[Records from a data source]

▼▼▼

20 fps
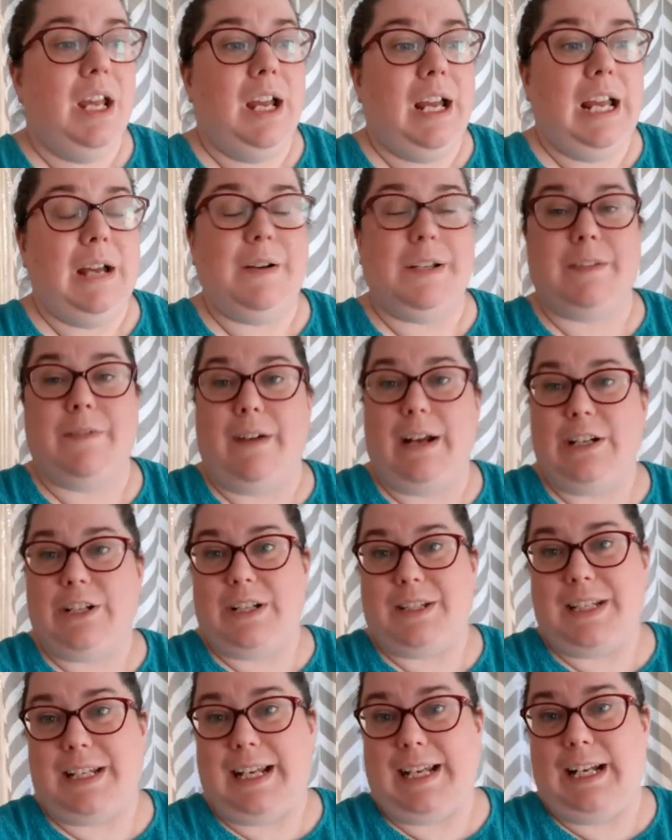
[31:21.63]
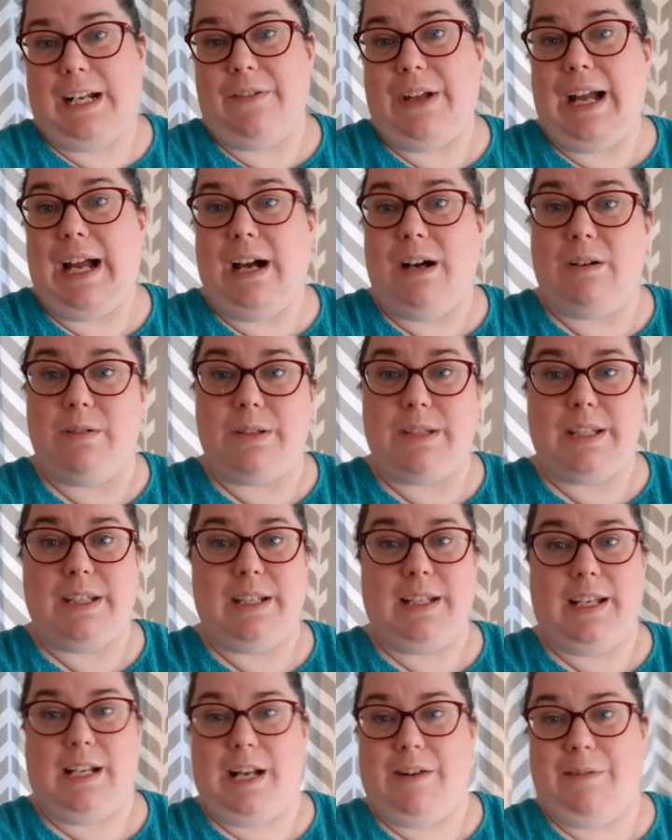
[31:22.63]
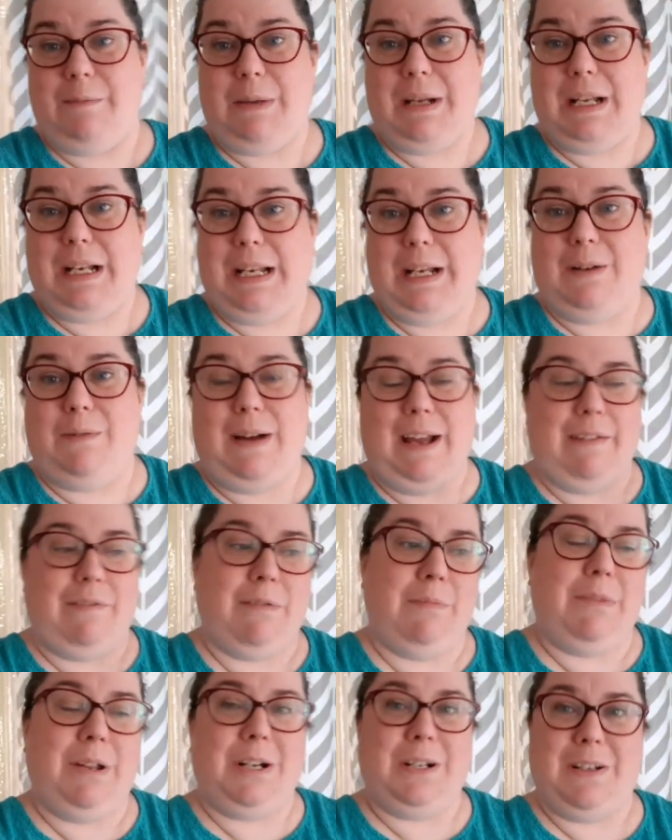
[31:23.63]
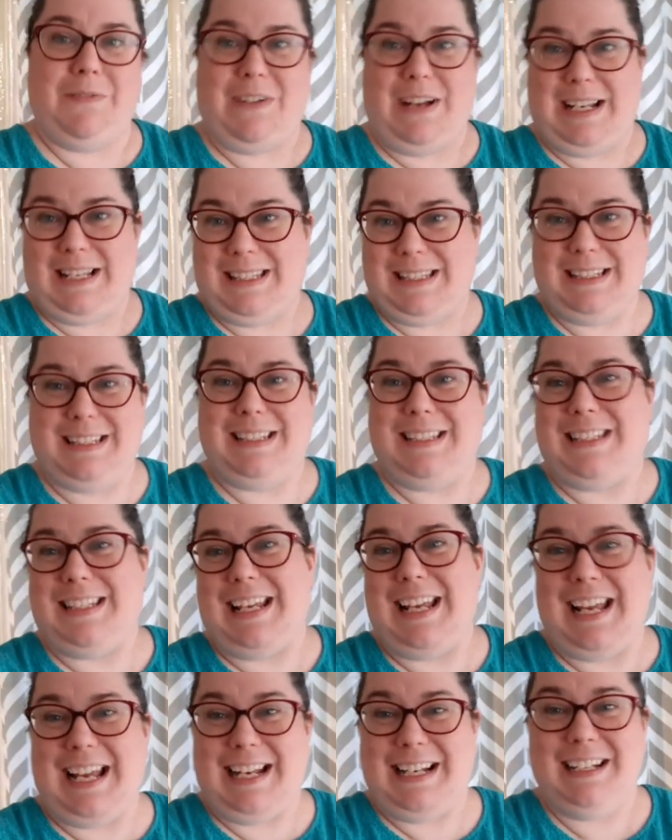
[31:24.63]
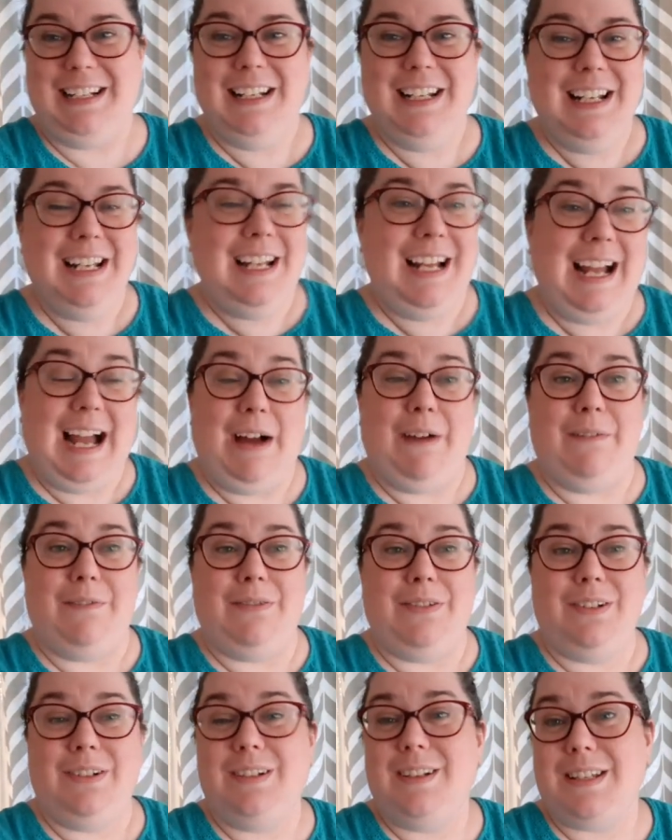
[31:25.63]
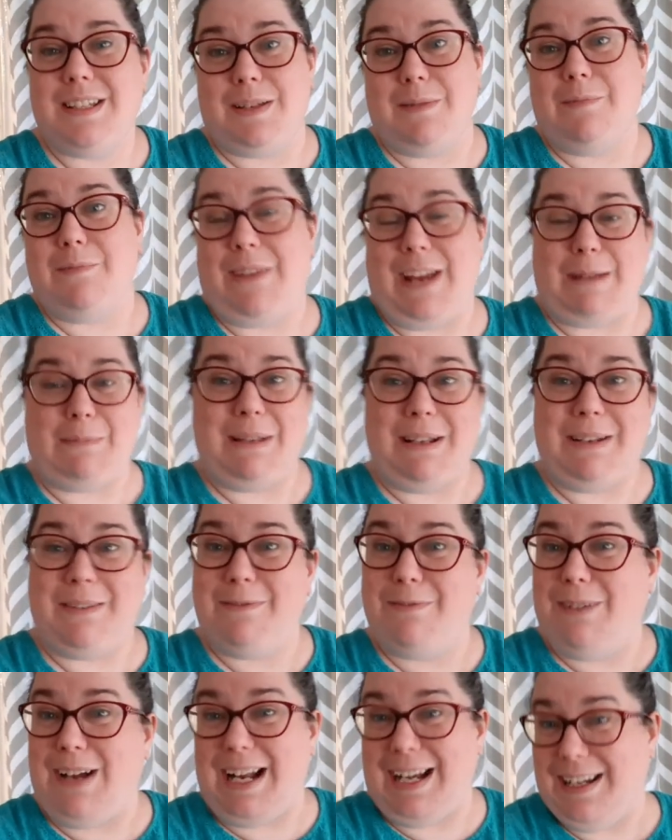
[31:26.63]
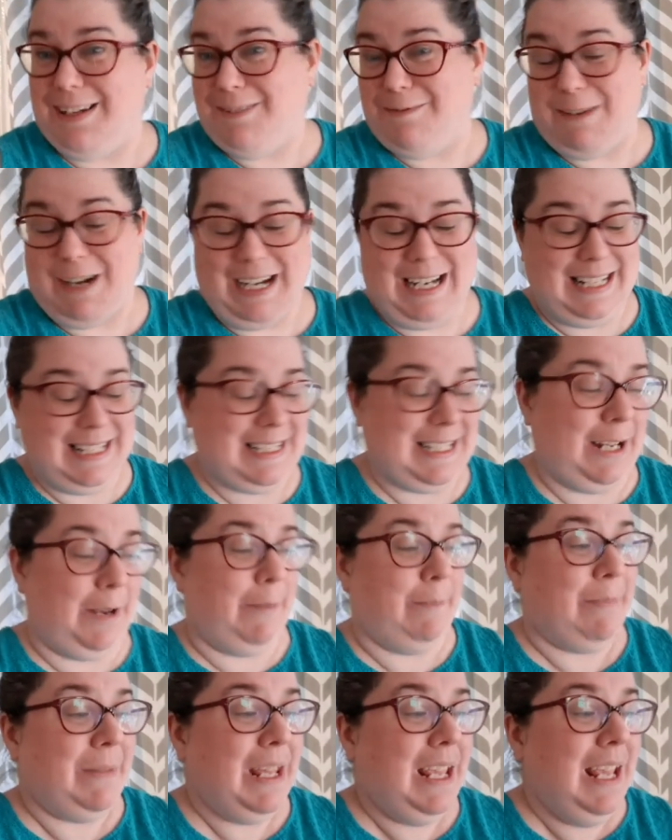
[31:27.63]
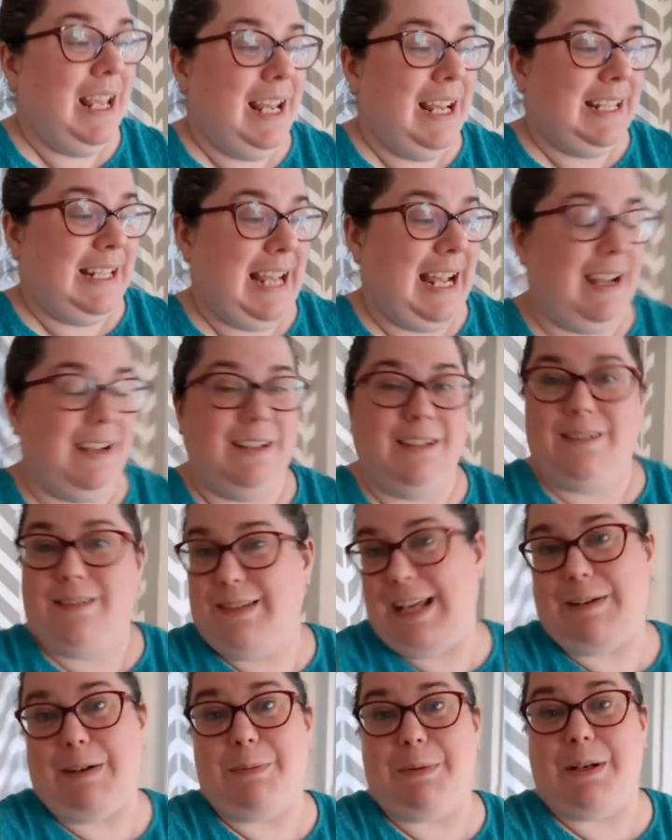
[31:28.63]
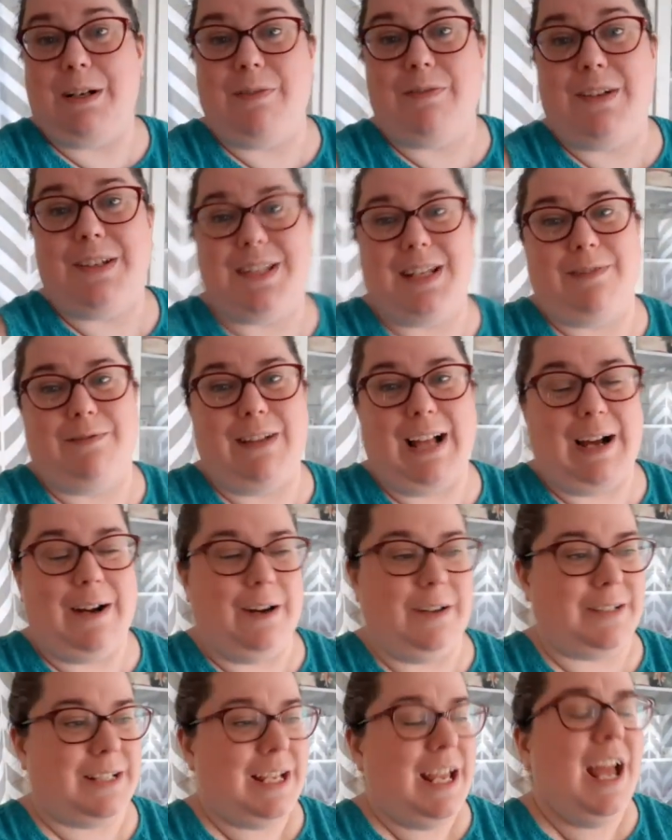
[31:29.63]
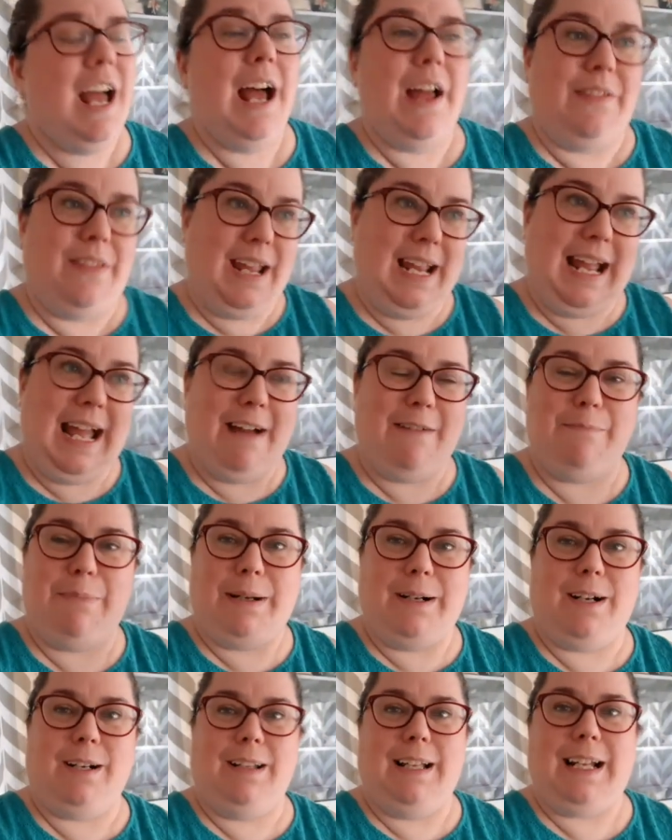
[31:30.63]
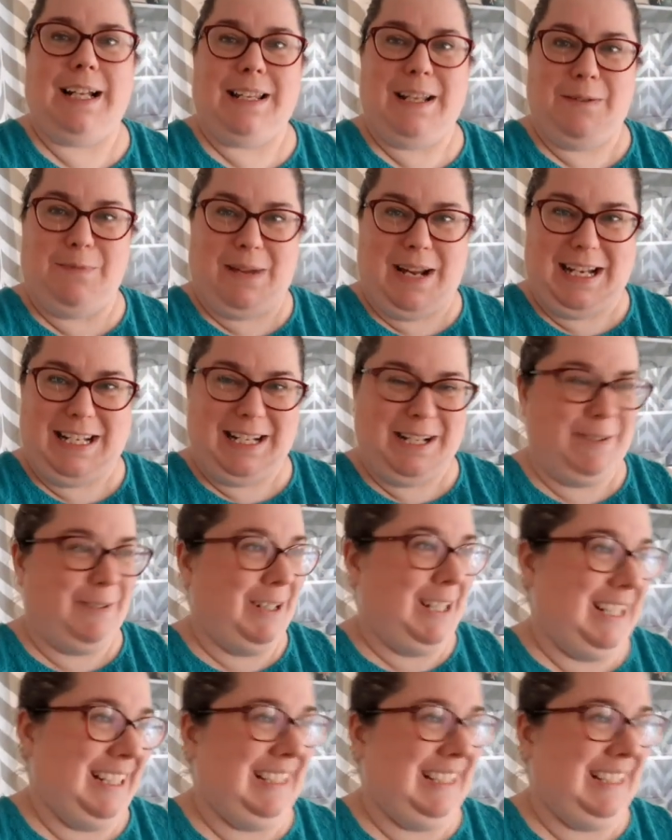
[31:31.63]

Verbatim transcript: it was fun just to get out of the house, get everybody away from their devices, and have some family fun, right? So yeah, they were beautiful sunflowers. They have better luck than we do.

▲▲▲

• _To do_:
The task calls for every record to be transcribed exactly, with no images included.

• _Response to this task_:
20 fps
[31:21.63]
[31:22.63]
[31:23.63]
[31:24.63]
[31:25.63]
[31:26.63]
[31:27.63]
[31:28.63]
[31:29.63]
[31:30.63]
[31:31.63]

Verbatim transcript: it was fun just to get out of the house, get everybody away from their devices, and have some family fun, right? So yeah, they were beautiful sunflowers. They have better luck than we do.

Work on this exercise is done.